Indeed tax-devil, Grover Norquist, who has seduced a whole lots of Republicans into signing a “no new taxes” pledge, seems to be cackling at the prospect. The September 29th New York Times (First Draft on Politics) summarizes: “Have Democrats duped themselves with their fixation on carried interest? … Grover Norquist, the antitax crusader who founded Americans for Tax Reform, thinks they have.
“Democrats have pointed to a provision that allows private equity and hedge fund managers to pay lower tax rates as an embodiment of all that is unfair in the tax code.
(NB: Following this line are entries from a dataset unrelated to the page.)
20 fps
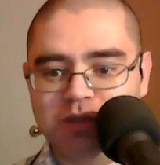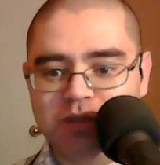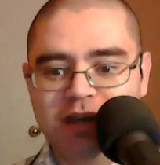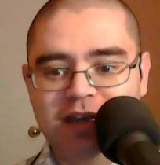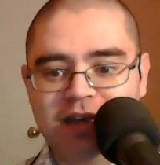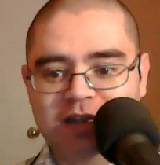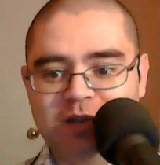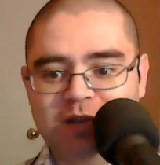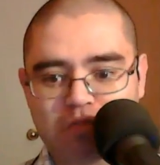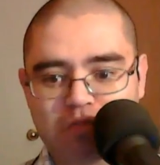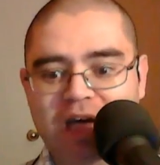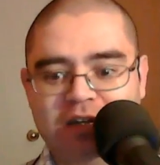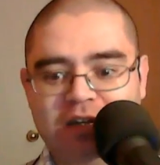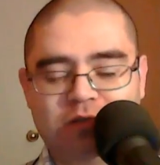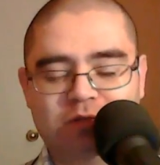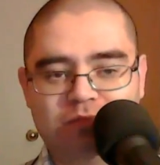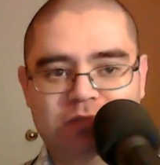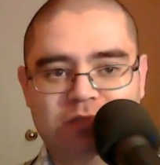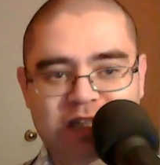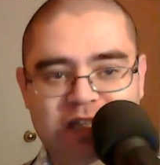It's
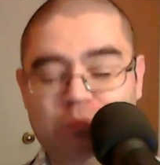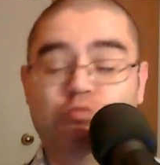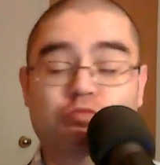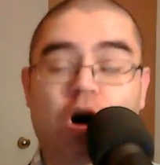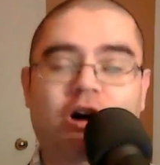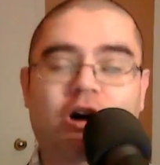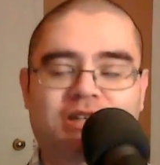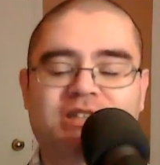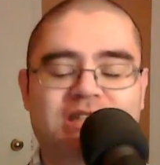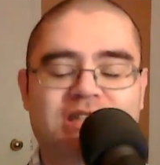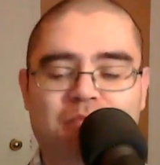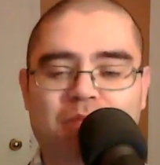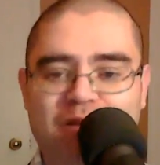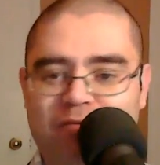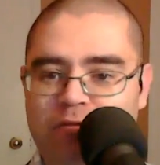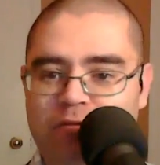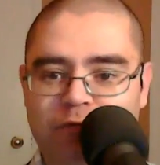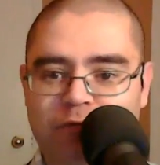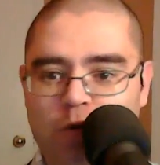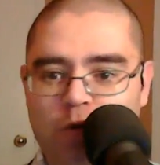honestly
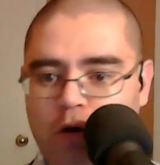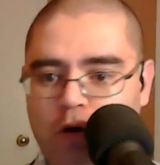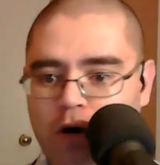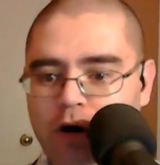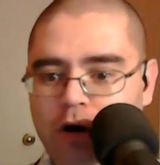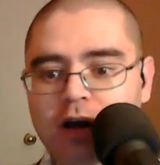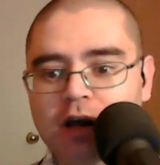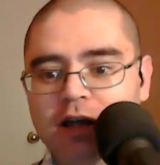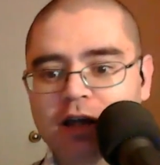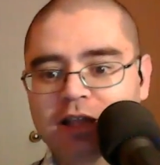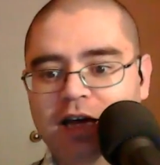meant for 4.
Now both Mr. Bush and Mr. Trump have issued tax proposals that target the loophole, presumably throwing liberals a bone.
“While Mr. Norquist, who pressures candidates to sign pledges against tax increases, has been against increasing carried interest tax for philosophical reasons, he said that killing the loophole would not be that big of a deal.
“‘You guys can have carried interest; we’ll take a big cut in the corporate rate, and we’ll call it even,’ Mr. Norquist said, referring to Democrats. ‘Carried interest doesn’t matter.’
“Mr. Norquist estimated that taxing carried interest, the income that fund managers make when investing other people’s money, like ordinary income might generate $3 billion in tax revenue over a decade. He said that he would happily give that up in exchange for slashing the corporate tax rate and cutting the top personal income rate to 25 percent, as Mr. Trumphas proposed.
“Likening attacks on carried interest to a dog chasing a bus, Mr. Norquist said that, for Democrats, closing the loophole could be more trouble than it is worth.” At the end of the day, tax laws are complicated. Most Americans have no real ability to read these statutes or proposals and understand what it all means. So instead, they buy into the buzz-words, slogans and those aspects of the proposal that the politicians cite (usually the rate numbers without a clear explanation of the way they apply). Just understand that none of the proposals set forth by any GOP candidate will fund government sufficiently without a serious alteration in their structure to require those at the top really to pay their fair share. And none of these proposals do that.
I’m Peter Dekom, and until the real loopholes are closed, the foreign monies sitting overseas repatriated, and those at the top of the food chain pay their fair share, the U.S. remain a government by the elite, for the elite and of the elite.